===== Data provided
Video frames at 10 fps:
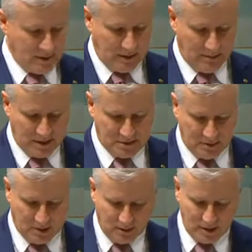Deputy
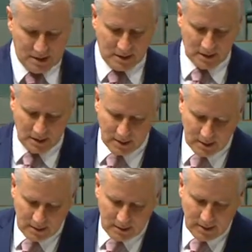Speaker, easing the
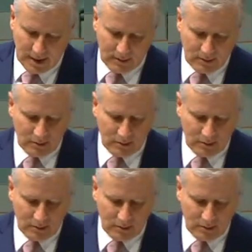current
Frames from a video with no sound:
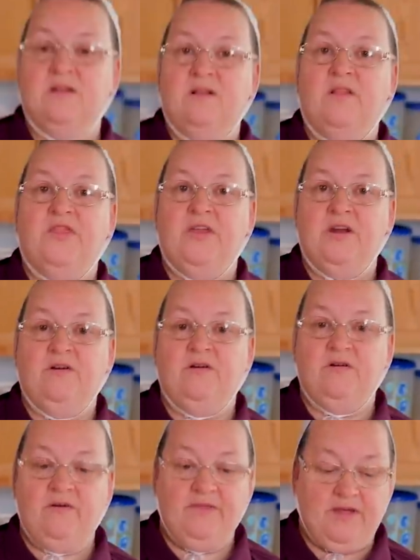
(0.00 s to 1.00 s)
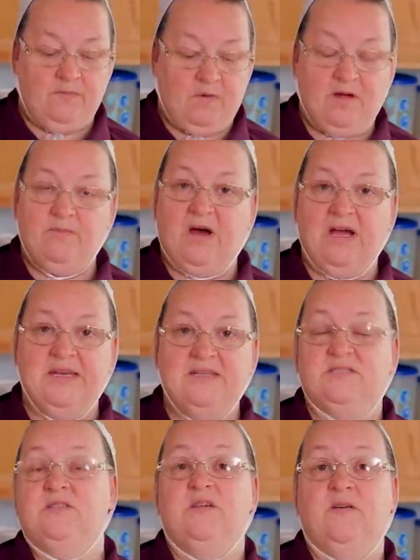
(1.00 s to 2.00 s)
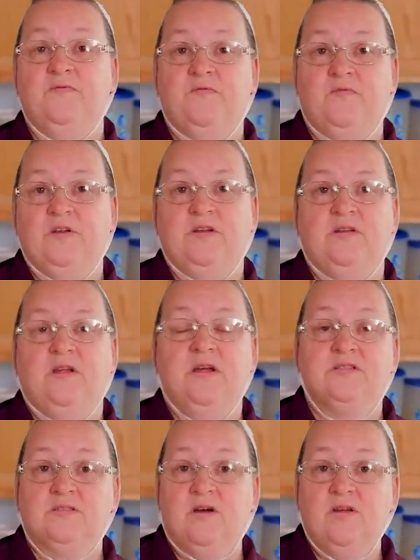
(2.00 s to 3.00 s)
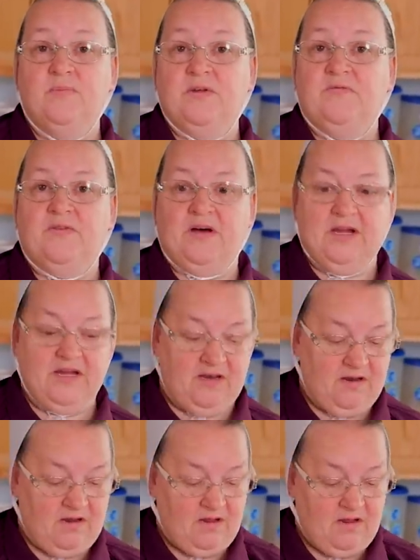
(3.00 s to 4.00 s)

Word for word: a little thinner than what mine is, don't grieve, it's gonna be fine.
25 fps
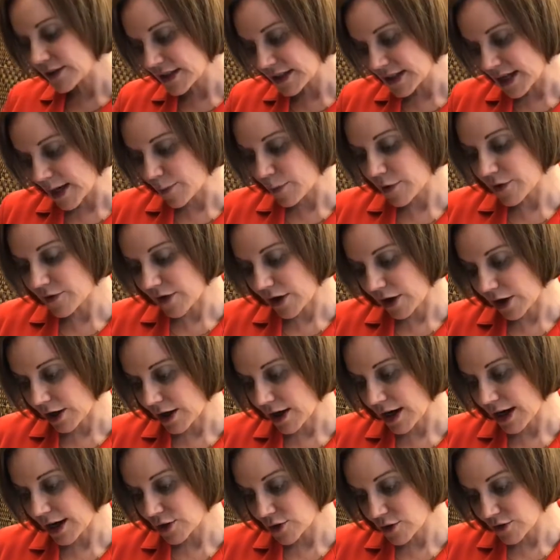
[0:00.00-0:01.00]
step of our
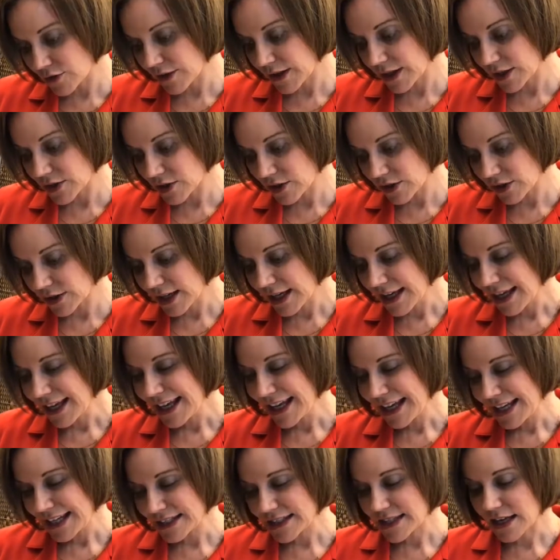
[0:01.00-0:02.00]
HydraFacial,
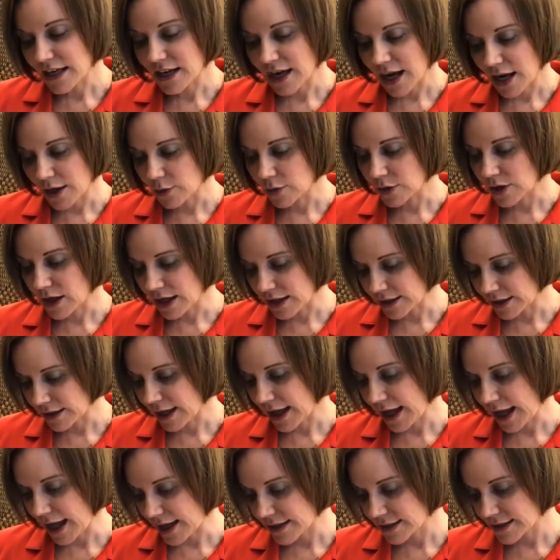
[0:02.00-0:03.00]
is that
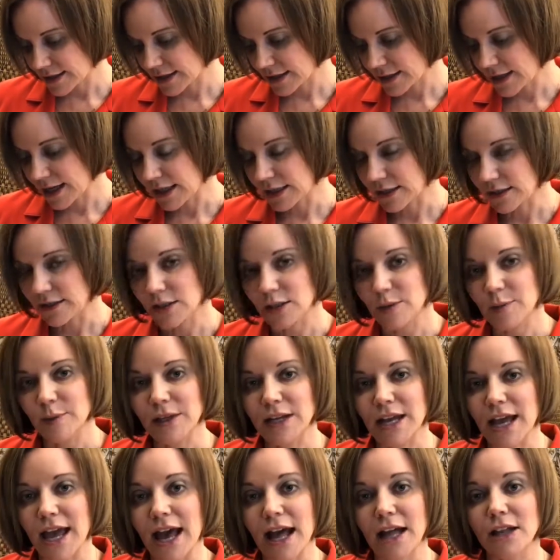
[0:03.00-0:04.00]
hyaluronic acid and a little bit
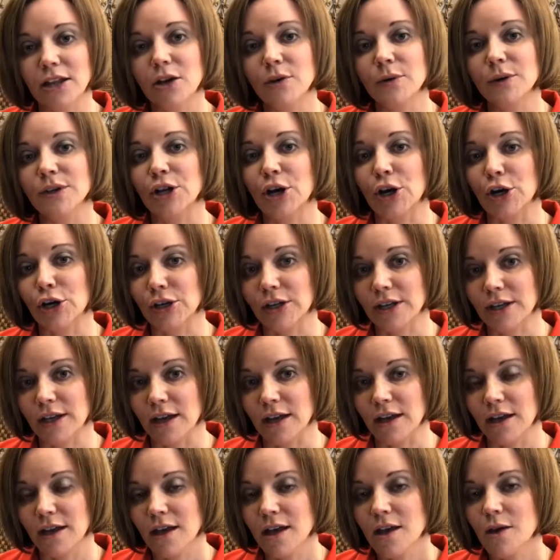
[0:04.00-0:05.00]
of aloe and arnica,
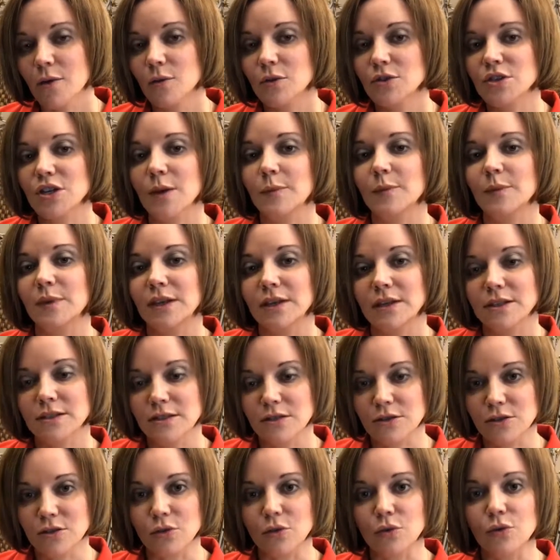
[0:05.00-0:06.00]
which help
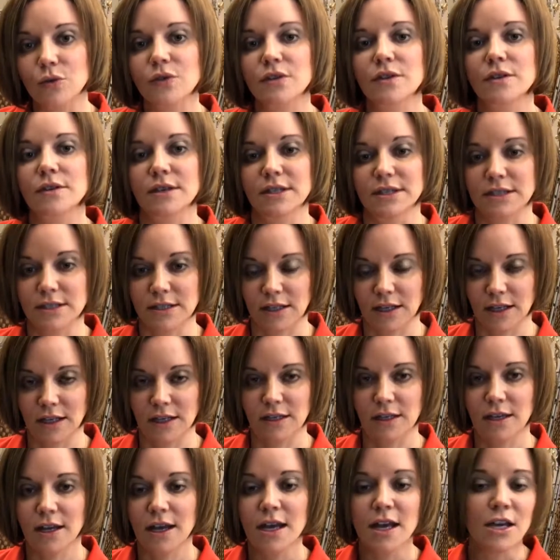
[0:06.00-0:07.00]
soothe the skin.
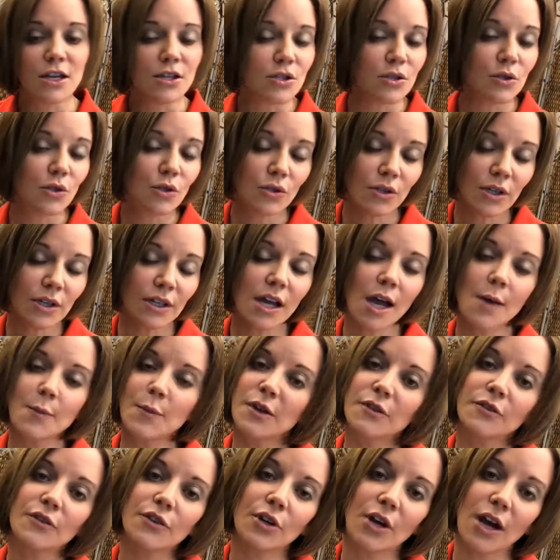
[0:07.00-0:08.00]
So you could come
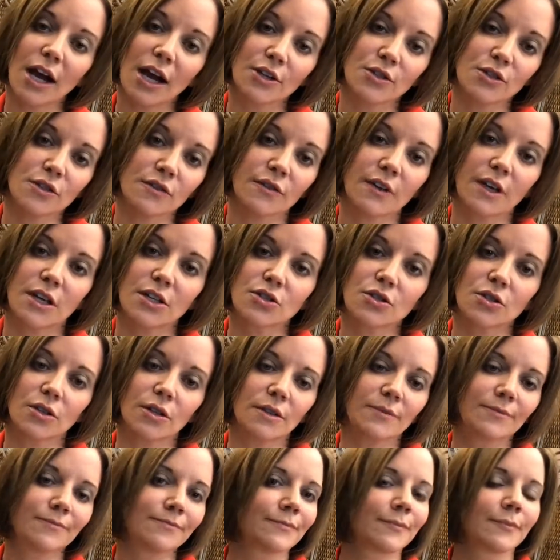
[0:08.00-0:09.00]
in for your
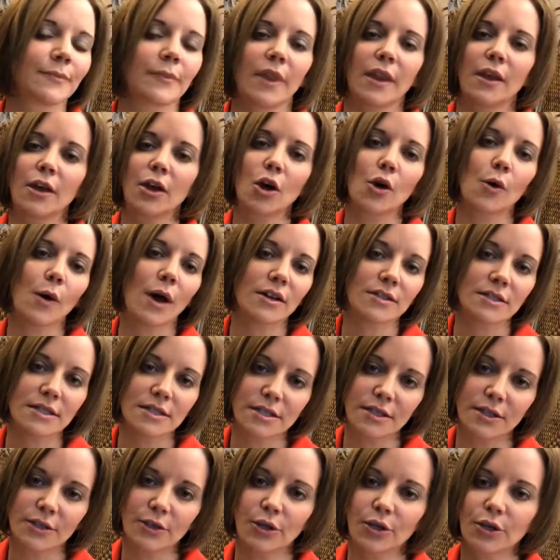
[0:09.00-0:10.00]
HydraFacial, go out to
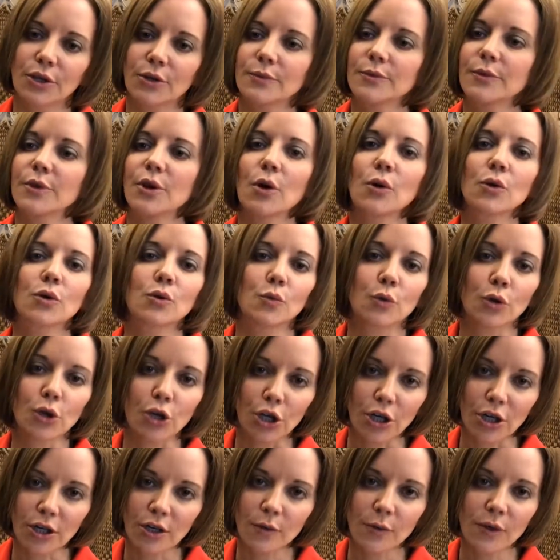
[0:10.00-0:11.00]
dinner, go to
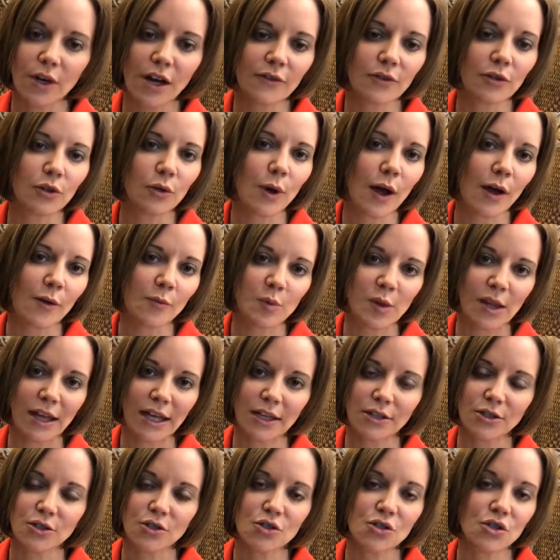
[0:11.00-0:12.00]
work, whatever you have
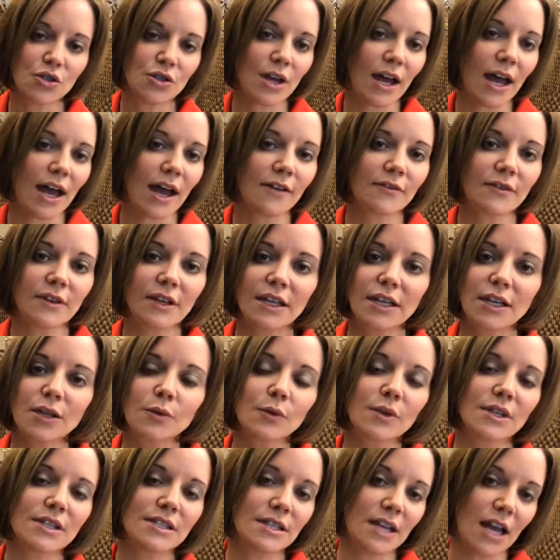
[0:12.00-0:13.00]
planned. You should not have any
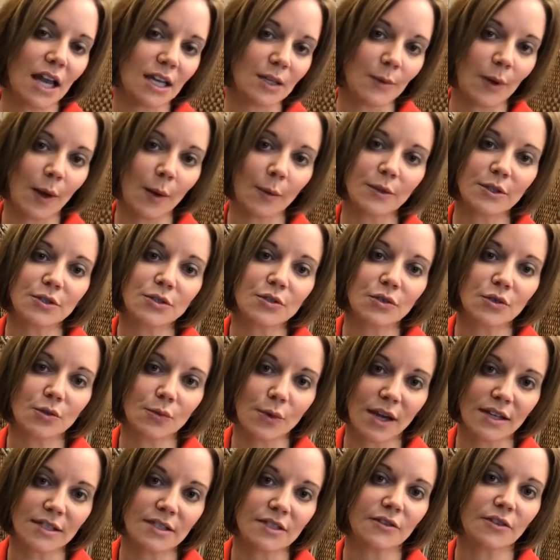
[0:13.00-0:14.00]
reason not to be able to do the
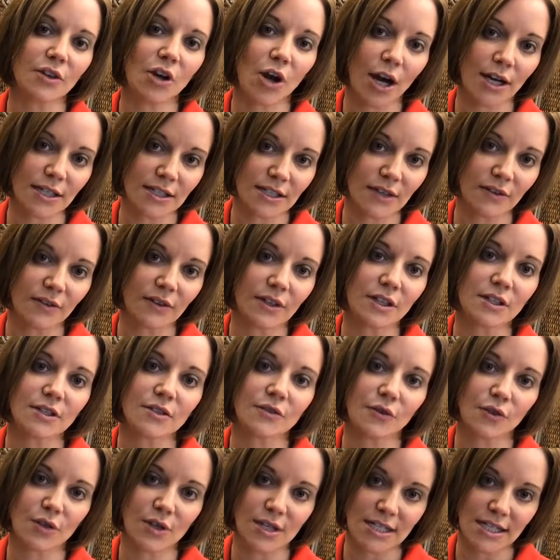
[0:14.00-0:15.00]
rest of your activities
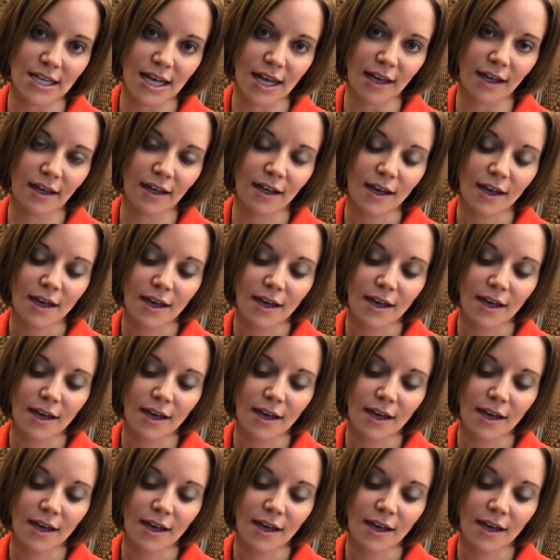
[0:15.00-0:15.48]
for the day.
==========
Work to be completed: Only the text of the records belongs in your answer, copied exactly as it appears above.

Response area:
Video frames at 10 fps:
Deputy
Speaker, easing the
current
Frames from a video with no sound:
(0.00 s to 1.00 s)
(1.00 s to 2.00 s)
(2.00 s to 3.00 s)
(3.00 s to 4.00 s)

Word for word: a little thinner than what mine is, don't grieve, it's gonna be fine.
25 fps
[0:00.00-0:01.00]
step of our
[0:01.00-0:02.00]
HydraFacial,
[0:02.00-0:03.00]
is that
[0:03.00-0:04.00]
hyaluronic acid and a little bit
[0:04.00-0:05.00]
of aloe and arnica,
[0:05.00-0:06.00]
which help
[0:06.00-0:07.00]
soothe the skin.
[0:07.00-0:08.00]
So you could come
[0:08.00-0:09.00]
in for your
[0:09.00-0:10.00]
HydraFacial, go out to
[0:10.00-0:11.00]
dinner, go to
[0:11.00-0:12.00]
work, whatever you have
[0:12.00-0:13.00]
planned. You should not have any
[0:13.00-0:14.00]
reason not to be able to do the
[0:14.00-0:15.00]
rest of your activities
[0:15.00-0:15.48]
for the day.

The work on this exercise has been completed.